# Assigned task
Could you write out, word for word, only the lines from the one containing "[0:04.76-0:05.24]" through the last line of the data below?

==== Given data ====

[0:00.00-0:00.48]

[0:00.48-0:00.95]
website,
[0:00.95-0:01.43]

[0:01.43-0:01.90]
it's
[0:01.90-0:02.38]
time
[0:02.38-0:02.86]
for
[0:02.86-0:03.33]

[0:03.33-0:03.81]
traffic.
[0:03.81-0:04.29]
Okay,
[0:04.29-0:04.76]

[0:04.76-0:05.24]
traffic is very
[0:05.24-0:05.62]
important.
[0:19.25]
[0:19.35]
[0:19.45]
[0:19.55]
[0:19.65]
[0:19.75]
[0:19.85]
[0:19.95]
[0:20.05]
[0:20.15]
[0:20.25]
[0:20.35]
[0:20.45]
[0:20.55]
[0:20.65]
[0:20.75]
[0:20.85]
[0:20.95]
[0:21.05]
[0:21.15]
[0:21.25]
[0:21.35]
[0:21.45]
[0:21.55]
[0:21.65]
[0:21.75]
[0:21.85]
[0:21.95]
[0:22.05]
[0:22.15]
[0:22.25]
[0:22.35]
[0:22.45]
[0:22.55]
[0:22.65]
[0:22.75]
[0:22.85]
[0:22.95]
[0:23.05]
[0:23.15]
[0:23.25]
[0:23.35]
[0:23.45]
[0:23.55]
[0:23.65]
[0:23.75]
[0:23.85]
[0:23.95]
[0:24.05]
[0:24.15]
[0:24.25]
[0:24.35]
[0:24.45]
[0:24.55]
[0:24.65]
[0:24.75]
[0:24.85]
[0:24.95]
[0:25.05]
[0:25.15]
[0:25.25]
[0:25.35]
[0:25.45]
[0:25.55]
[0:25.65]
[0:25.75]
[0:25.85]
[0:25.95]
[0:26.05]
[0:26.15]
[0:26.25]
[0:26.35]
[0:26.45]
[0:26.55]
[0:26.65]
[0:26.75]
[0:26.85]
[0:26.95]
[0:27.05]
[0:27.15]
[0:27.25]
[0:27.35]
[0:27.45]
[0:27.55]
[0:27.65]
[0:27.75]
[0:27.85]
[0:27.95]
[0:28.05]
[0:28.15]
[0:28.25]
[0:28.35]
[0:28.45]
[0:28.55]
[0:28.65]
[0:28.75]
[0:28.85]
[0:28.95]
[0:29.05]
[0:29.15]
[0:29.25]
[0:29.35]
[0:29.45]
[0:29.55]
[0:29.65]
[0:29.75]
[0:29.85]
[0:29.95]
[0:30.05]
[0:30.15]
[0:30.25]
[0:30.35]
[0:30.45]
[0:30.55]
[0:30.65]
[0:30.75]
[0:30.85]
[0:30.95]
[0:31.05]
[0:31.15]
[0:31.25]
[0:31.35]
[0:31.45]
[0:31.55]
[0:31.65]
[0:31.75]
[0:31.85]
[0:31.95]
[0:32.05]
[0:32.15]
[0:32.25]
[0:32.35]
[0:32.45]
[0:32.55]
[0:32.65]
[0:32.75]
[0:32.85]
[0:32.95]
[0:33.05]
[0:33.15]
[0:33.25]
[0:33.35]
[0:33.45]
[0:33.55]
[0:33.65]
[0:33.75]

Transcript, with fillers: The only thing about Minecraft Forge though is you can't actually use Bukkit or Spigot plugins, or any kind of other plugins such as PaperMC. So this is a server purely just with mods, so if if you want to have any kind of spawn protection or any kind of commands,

====

# Answer section
[0:04.76-0:05.24]
traffic is very
[0:05.24-0:05.62]
important.
[0:19.25]
[0:19.35]
[0:19.45]
[0:19.55]
[0:19.65]
[0:19.75]
[0:19.85]
[0:19.95]
[0:20.05]
[0:20.15]
[0:20.25]
[0:20.35]
[0:20.45]
[0:20.55]
[0:20.65]
[0:20.75]
[0:20.85]
[0:20.95]
[0:21.05]
[0:21.15]
[0:21.25]
[0:21.35]
[0:21.45]
[0:21.55]
[0:21.65]
[0:21.75]
[0:21.85]
[0:21.95]
[0:22.05]
[0:22.15]
[0:22.25]
[0:22.35]
[0:22.45]
[0:22.55]
[0:22.65]
[0:22.75]
[0:22.85]
[0:22.95]
[0:23.05]
[0:23.15]
[0:23.25]
[0:23.35]
[0:23.45]
[0:23.55]
[0:23.65]
[0:23.75]
[0:23.85]
[0:23.95]
[0:24.05]
[0:24.15]
[0:24.25]
[0:24.35]
[0:24.45]
[0:24.55]
[0:24.65]
[0:24.75]
[0:24.85]
[0:24.95]
[0:25.05]
[0:25.15]
[0:25.25]
[0:25.35]
[0:25.45]
[0:25.55]
[0:25.65]
[0:25.75]
[0:25.85]
[0:25.95]
[0:26.05]
[0:26.15]
[0:26.25]
[0:26.35]
[0:26.45]
[0:26.55]
[0:26.65]
[0:26.75]
[0:26.85]
[0:26.95]
[0:27.05]
[0:27.15]
[0:27.25]
[0:27.35]
[0:27.45]
[0:27.55]
[0:27.65]
[0:27.75]
[0:27.85]
[0:27.95]
[0:28.05]
[0:28.15]
[0:28.25]
[0:28.35]
[0:28.45]
[0:28.55]
[0:28.65]
[0:28.75]
[0:28.85]
[0:28.95]
[0:29.05]
[0:29.15]
[0:29.25]
[0:29.35]
[0:29.45]
[0:29.55]
[0:29.65]
[0:29.75]
[0:29.85]
[0:29.95]
[0:30.05]
[0:30.15]
[0:30.25]
[0:30.35]
[0:30.45]
[0:30.55]
[0:30.65]
[0:30.75]
[0:30.85]
[0:30.95]
[0:31.05]
[0:31.15]
[0:31.25]
[0:31.35]
[0:31.45]
[0:31.55]
[0:31.65]
[0:31.75]
[0:31.85]
[0:31.95]
[0:32.05]
[0:32.15]
[0:32.25]
[0:32.35]
[0:32.45]
[0:32.55]
[0:32.65]
[0:32.75]
[0:32.85]
[0:32.95]
[0:33.05]
[0:33.15]
[0:33.25]
[0:33.35]
[0:33.45]
[0:33.55]
[0:33.65]
[0:33.75]

Transcript, with fillers: The only thing about Minecraft Forge though is you can't actually use Bukkit or Spigot plugins, or any kind of other plugins such as PaperMC. So this is a server purely just with mods, so if if you want to have any kind of spawn protection or any kind of commands,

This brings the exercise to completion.